Que ceux-ci seront fixés sur la base d'un préavis de six mois, étant observé que la société Kiasma n'apparaissait pas totalement dépendante économiquement de la société CIM, que le chiffre d'affaires qu'elle réalisait avec la société CIM ne représentait qu'une partie de son activité, l'évolution de ce chiffre d'affaires, passé de plus de 50 MF au 30 avril 1999, à plus de 70 MF au 30 avril 2001, tendant d'ailleurs à démontrer, comme le soulignent ici les intimées, qu'elle a pu redéployer rapidement cette activité et trouver d'autres débouchés ;

Considérant que sur la base de la perte de marge qui aurait pu être réalisée compte tenu du chiffre d'affaires moyen des trois années antérieures, lequel s'établit à la somme d'environ 12 MF, le montant des dommages-intérêts alloués à la société Kiasma sera fixé à la somme de 3.759.931 x 12.000.000 / 14.826.064 = 3.041.182 / 2, soit environ 230.000 euros.

Considérant qu'il n'est justifié d'aucun autre préjudice que celui qui se trouve ainsi réparé ;

Considérant qu'il n'y a pas lieu d'ordonner les mesures de publication sollicitées ;

Considérant que les intimées paieront à la société Kiasma la somme supplémentaire de 3.000 euros au titre de l'article 700 du NCPC.

Par ces motifs, LA COUR, Confirme le jugement entrepris sauf sur le montant des dommages-intérêts alloués à la société Kiasma.
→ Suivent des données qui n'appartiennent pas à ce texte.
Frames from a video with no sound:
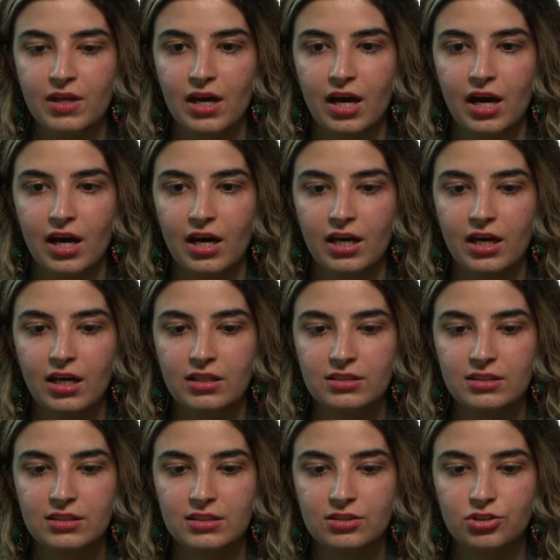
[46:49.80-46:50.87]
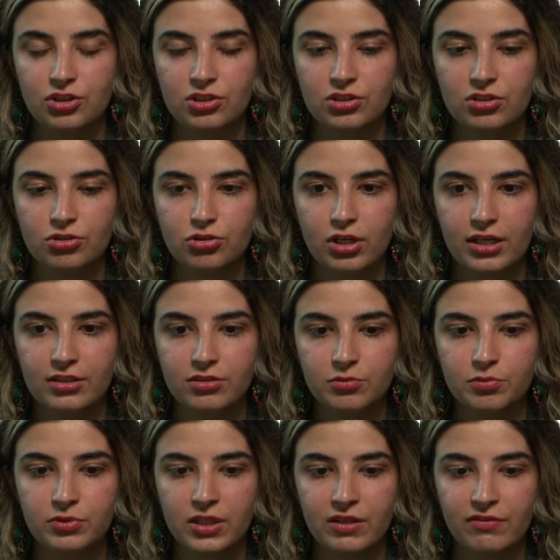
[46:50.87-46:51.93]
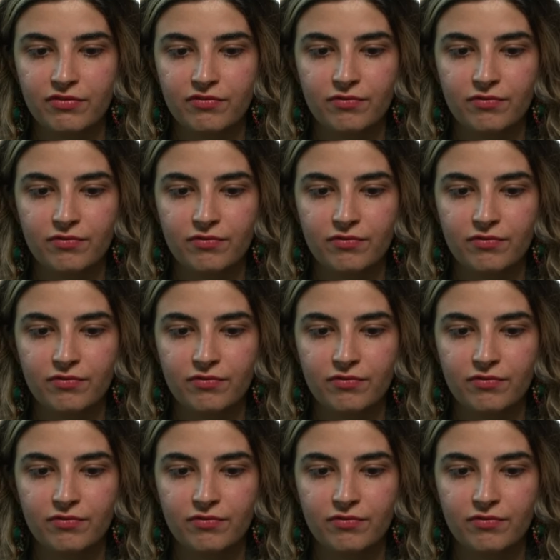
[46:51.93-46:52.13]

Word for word: and just try to playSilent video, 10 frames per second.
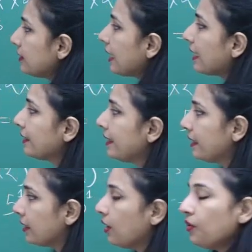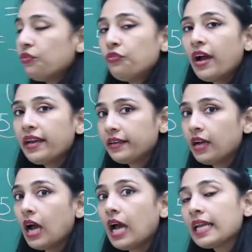second thing, find.
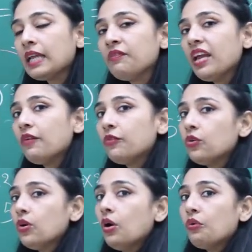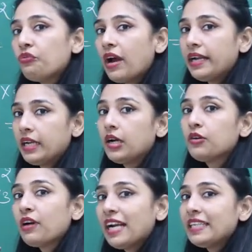Again we have to find.
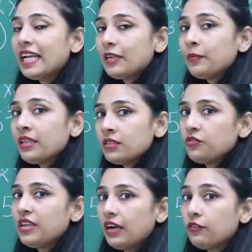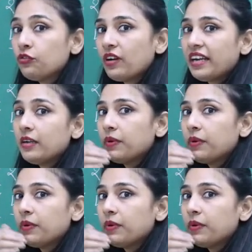Find, that means we have to find aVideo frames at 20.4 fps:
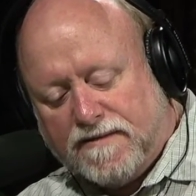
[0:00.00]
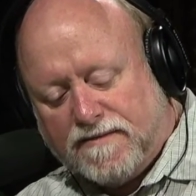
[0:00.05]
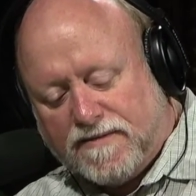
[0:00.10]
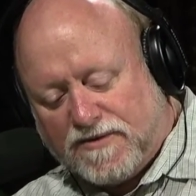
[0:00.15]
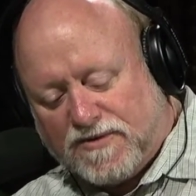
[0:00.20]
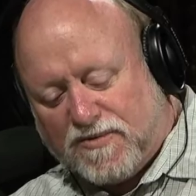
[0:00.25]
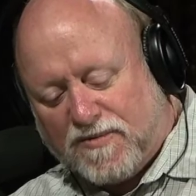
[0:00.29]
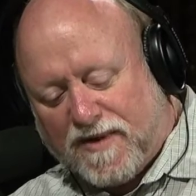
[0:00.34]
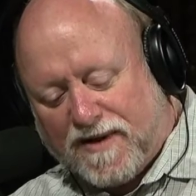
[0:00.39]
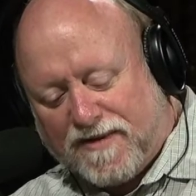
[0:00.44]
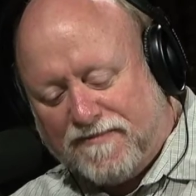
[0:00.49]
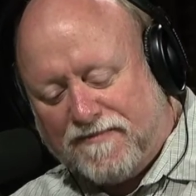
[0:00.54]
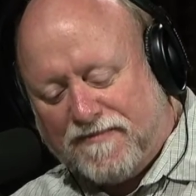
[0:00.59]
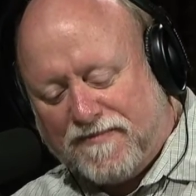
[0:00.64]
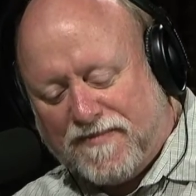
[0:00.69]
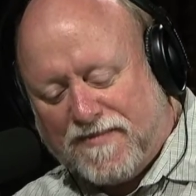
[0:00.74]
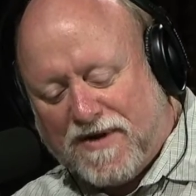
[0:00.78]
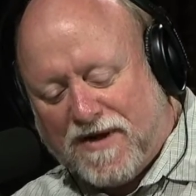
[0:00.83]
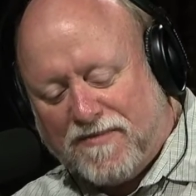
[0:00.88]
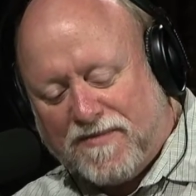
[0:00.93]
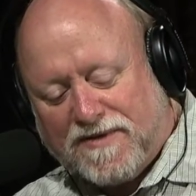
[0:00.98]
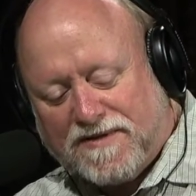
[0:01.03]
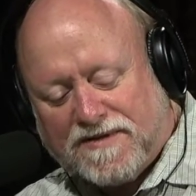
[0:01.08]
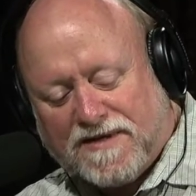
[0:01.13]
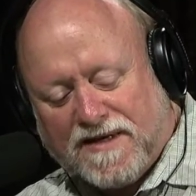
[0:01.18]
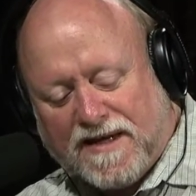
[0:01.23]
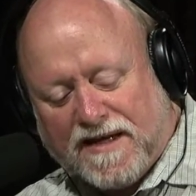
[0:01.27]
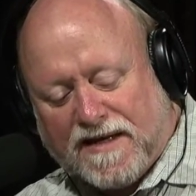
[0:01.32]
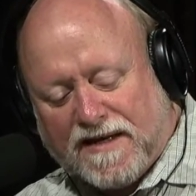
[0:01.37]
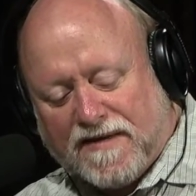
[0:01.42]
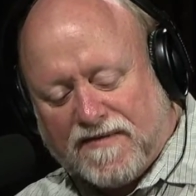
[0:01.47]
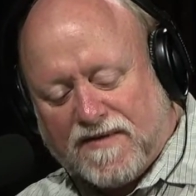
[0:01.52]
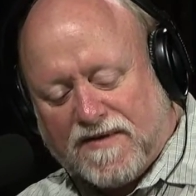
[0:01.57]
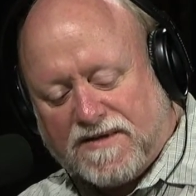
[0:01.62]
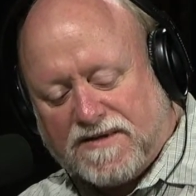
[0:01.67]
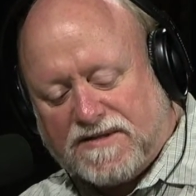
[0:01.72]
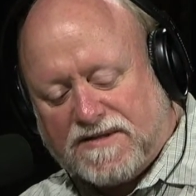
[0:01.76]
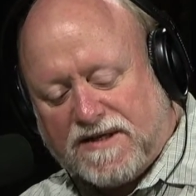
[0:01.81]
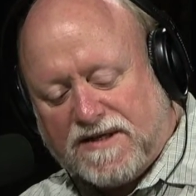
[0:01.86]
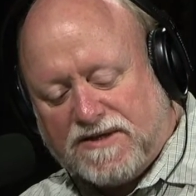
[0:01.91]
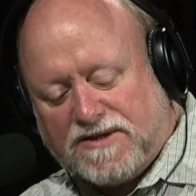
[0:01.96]
Those are my comments. The
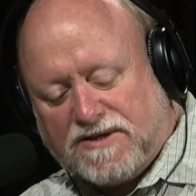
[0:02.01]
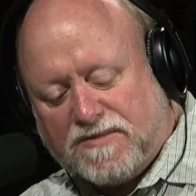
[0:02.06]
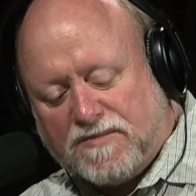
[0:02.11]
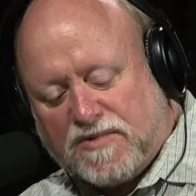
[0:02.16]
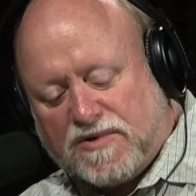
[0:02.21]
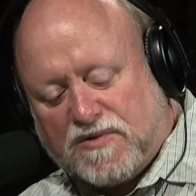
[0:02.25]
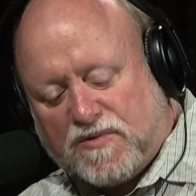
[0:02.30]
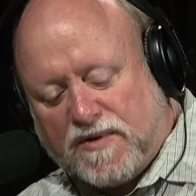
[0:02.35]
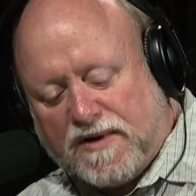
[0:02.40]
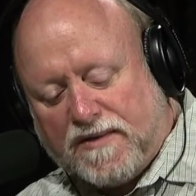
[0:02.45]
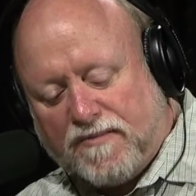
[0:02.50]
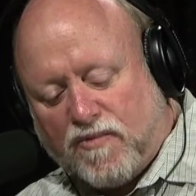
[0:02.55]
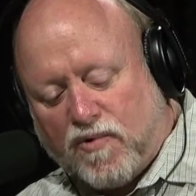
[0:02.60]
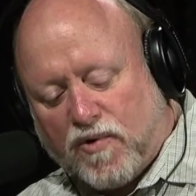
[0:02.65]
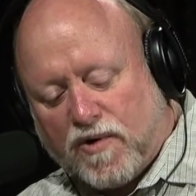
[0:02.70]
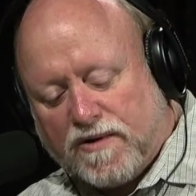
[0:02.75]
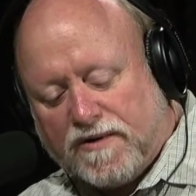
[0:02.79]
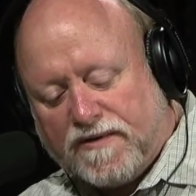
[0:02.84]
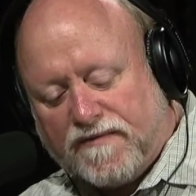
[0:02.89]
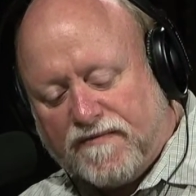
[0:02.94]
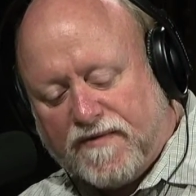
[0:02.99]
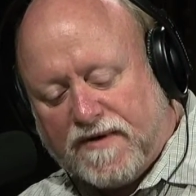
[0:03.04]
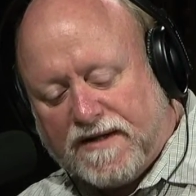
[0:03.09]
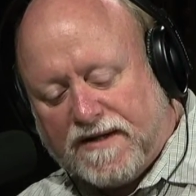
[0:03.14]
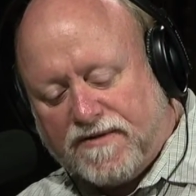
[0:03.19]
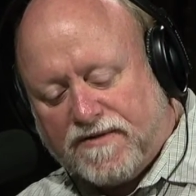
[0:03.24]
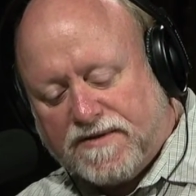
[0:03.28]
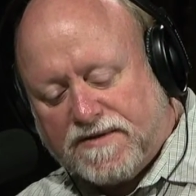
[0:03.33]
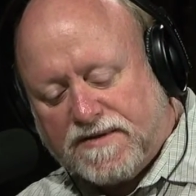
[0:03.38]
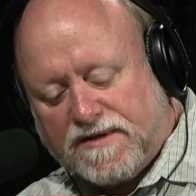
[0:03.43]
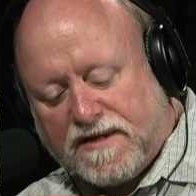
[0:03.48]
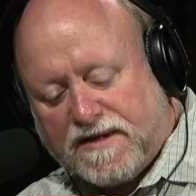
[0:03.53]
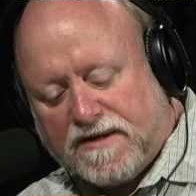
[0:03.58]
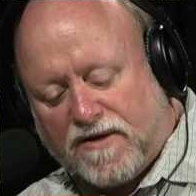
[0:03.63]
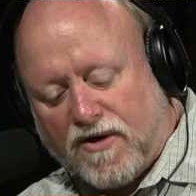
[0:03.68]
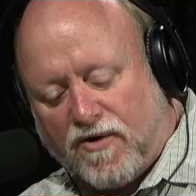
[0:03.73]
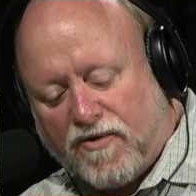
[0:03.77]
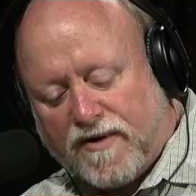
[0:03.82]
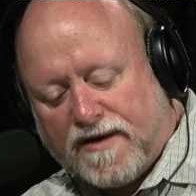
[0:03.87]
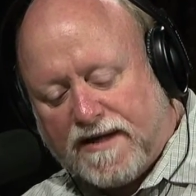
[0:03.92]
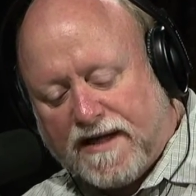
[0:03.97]
distinction between mortal and venial sin,
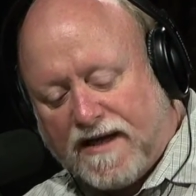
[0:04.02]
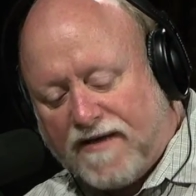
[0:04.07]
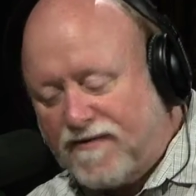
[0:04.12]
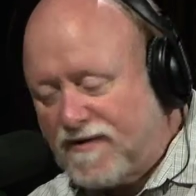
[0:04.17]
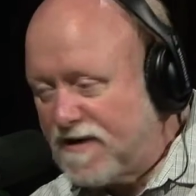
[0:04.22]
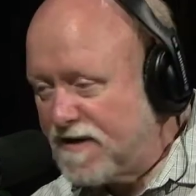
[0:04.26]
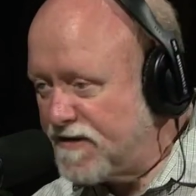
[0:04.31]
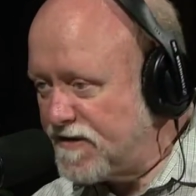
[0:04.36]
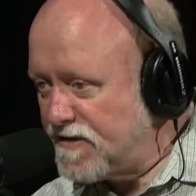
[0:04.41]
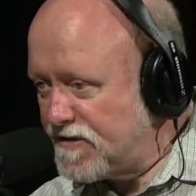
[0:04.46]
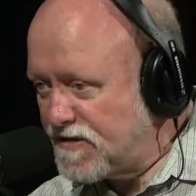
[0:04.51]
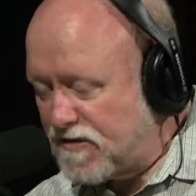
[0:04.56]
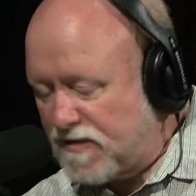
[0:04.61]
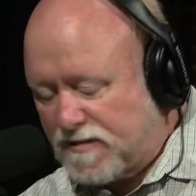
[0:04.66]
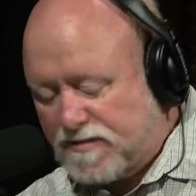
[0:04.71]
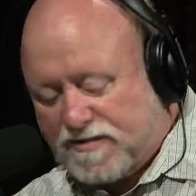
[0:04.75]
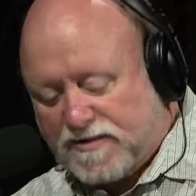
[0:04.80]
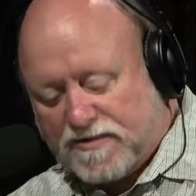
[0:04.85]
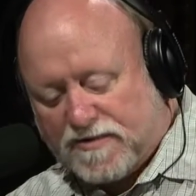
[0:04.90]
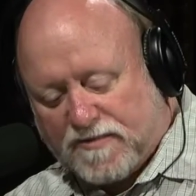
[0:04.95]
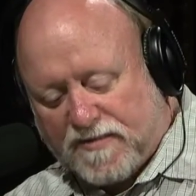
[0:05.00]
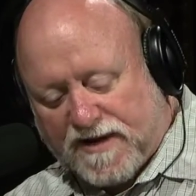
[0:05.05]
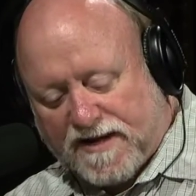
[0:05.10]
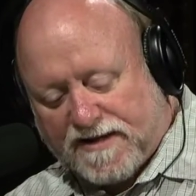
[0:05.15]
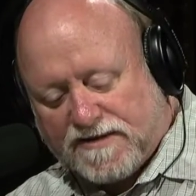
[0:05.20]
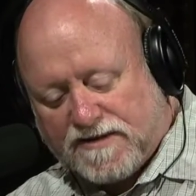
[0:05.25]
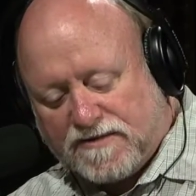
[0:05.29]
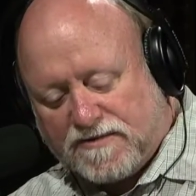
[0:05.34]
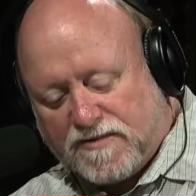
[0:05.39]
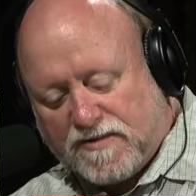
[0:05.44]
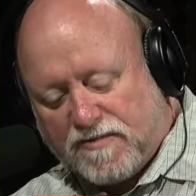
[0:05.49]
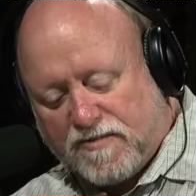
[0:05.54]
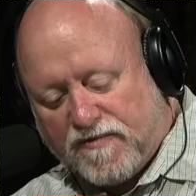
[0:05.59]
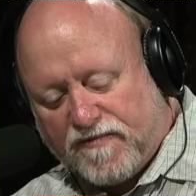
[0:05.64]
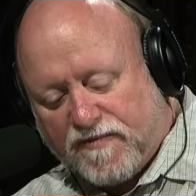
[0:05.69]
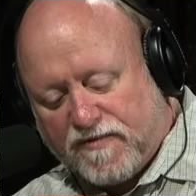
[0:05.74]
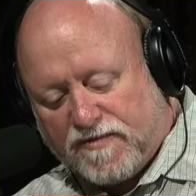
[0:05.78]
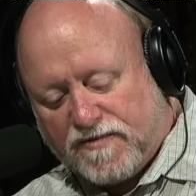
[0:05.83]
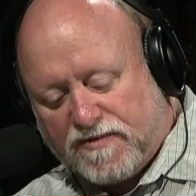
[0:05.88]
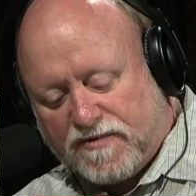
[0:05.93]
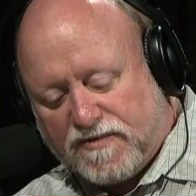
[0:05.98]
already evident in Scripture, the passage we
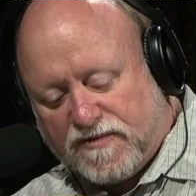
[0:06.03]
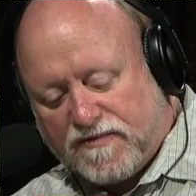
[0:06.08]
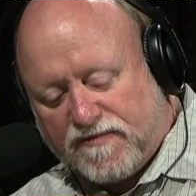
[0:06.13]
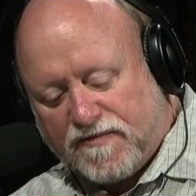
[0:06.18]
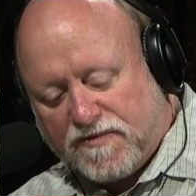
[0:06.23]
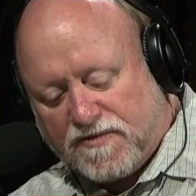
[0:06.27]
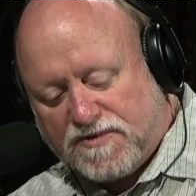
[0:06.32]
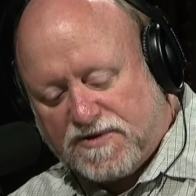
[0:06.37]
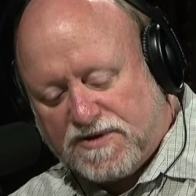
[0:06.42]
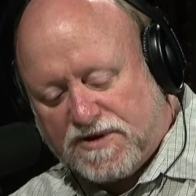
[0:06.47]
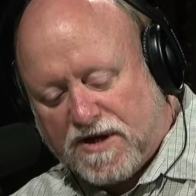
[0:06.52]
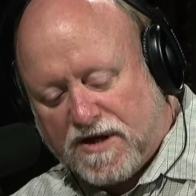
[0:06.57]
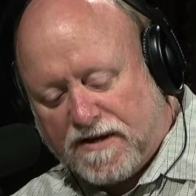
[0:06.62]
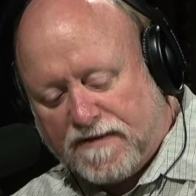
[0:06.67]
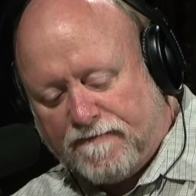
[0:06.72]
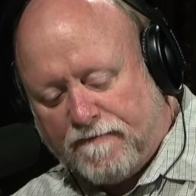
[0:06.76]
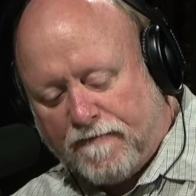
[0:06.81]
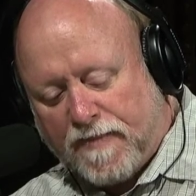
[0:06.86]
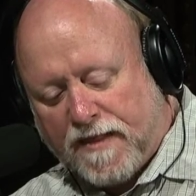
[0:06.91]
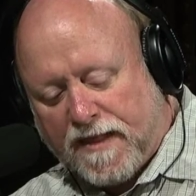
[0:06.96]
referred to in 1 John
Le réforme de ce seul chef. Statuant à nouveau, Condamne la société Centrale Internationale de Marchandises et la société Continent Hypermarchés à payer à la société Kiasma la somme de 230.000 euros à titre de dommages-intérêts et la somme de 3.000 euros au titre de l'article 700 du NCPC. Rejette toutes autres demandes. Condamne la société Centrale Internationale de Marchandises et la société Continent Hypermarchés aux dépens d'appel qui pourront être recouvrés par la SCP Keime Guttin avoués, conformément aux dispositions de l'article 699 du NCPC.